EXERCISE BRIEF
Retype the data below exactly, skipping pictures.

DATASET
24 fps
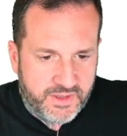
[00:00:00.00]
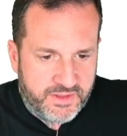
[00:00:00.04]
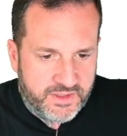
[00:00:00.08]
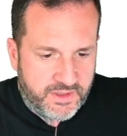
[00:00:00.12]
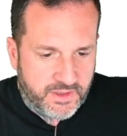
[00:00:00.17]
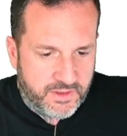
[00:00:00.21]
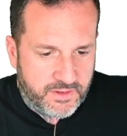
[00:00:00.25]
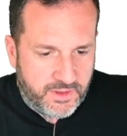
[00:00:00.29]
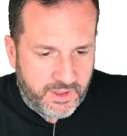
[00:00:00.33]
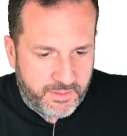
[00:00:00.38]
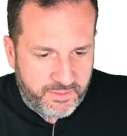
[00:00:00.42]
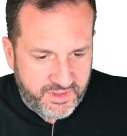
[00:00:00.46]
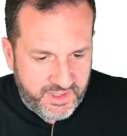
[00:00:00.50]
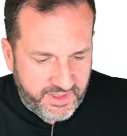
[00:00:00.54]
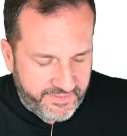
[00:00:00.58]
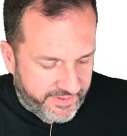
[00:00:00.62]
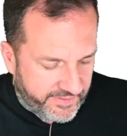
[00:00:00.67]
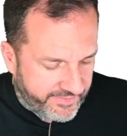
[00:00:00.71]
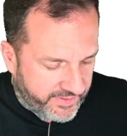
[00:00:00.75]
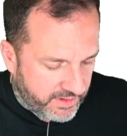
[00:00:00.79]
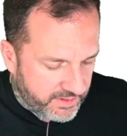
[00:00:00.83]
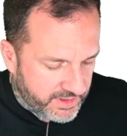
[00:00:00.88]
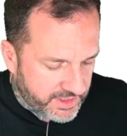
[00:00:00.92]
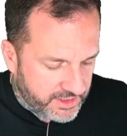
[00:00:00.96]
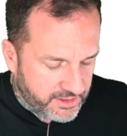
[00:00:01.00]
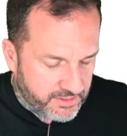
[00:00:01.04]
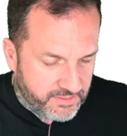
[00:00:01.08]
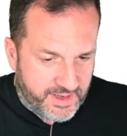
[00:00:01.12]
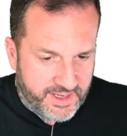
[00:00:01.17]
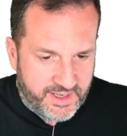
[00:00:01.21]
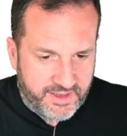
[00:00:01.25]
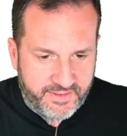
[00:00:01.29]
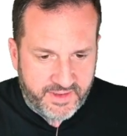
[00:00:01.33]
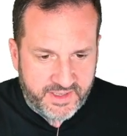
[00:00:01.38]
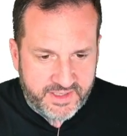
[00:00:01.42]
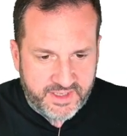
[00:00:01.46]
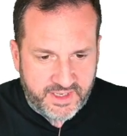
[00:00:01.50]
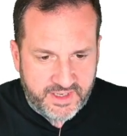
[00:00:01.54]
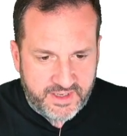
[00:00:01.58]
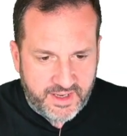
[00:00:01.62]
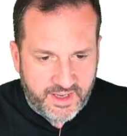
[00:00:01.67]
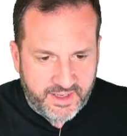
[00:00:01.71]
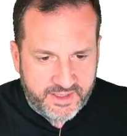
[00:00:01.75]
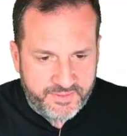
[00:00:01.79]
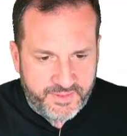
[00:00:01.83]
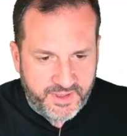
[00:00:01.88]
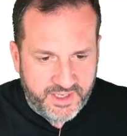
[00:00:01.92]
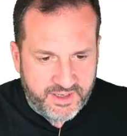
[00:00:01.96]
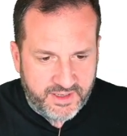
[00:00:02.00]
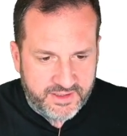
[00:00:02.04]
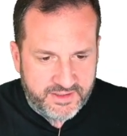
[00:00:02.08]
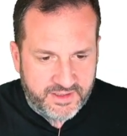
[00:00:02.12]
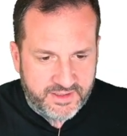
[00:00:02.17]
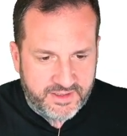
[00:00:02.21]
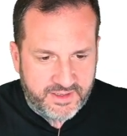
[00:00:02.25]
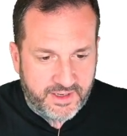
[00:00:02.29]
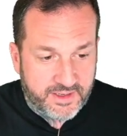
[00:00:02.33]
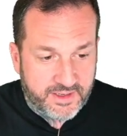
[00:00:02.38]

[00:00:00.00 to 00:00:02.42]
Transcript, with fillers: So I believe I've already created this index because it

RESPONSE AREA
24 fps
[00:00:00.00]
[00:00:00.04]
[00:00:00.08]
[00:00:00.12]
[00:00:00.17]
[00:00:00.21]
[00:00:00.25]
[00:00:00.29]
[00:00:00.33]
[00:00:00.38]
[00:00:00.42]
[00:00:00.46]
[00:00:00.50]
[00:00:00.54]
[00:00:00.58]
[00:00:00.62]
[00:00:00.67]
[00:00:00.71]
[00:00:00.75]
[00:00:00.79]
[00:00:00.83]
[00:00:00.88]
[00:00:00.92]
[00:00:00.96]
[00:00:01.00]
[00:00:01.04]
[00:00:01.08]
[00:00:01.12]
[00:00:01.17]
[00:00:01.21]
[00:00:01.25]
[00:00:01.29]
[00:00:01.33]
[00:00:01.38]
[00:00:01.42]
[00:00:01.46]
[00:00:01.50]
[00:00:01.54]
[00:00:01.58]
[00:00:01.62]
[00:00:01.67]
[00:00:01.71]
[00:00:01.75]
[00:00:01.79]
[00:00:01.83]
[00:00:01.88]
[00:00:01.92]
[00:00:01.96]
[00:00:02.00]
[00:00:02.04]
[00:00:02.08]
[00:00:02.12]
[00:00:02.17]
[00:00:02.21]
[00:00:02.25]
[00:00:02.29]
[00:00:02.33]
[00:00:02.38]

[00:00:00.00 to 00:00:02.42]
Transcript, with fillers: So I believe I've already created this index because it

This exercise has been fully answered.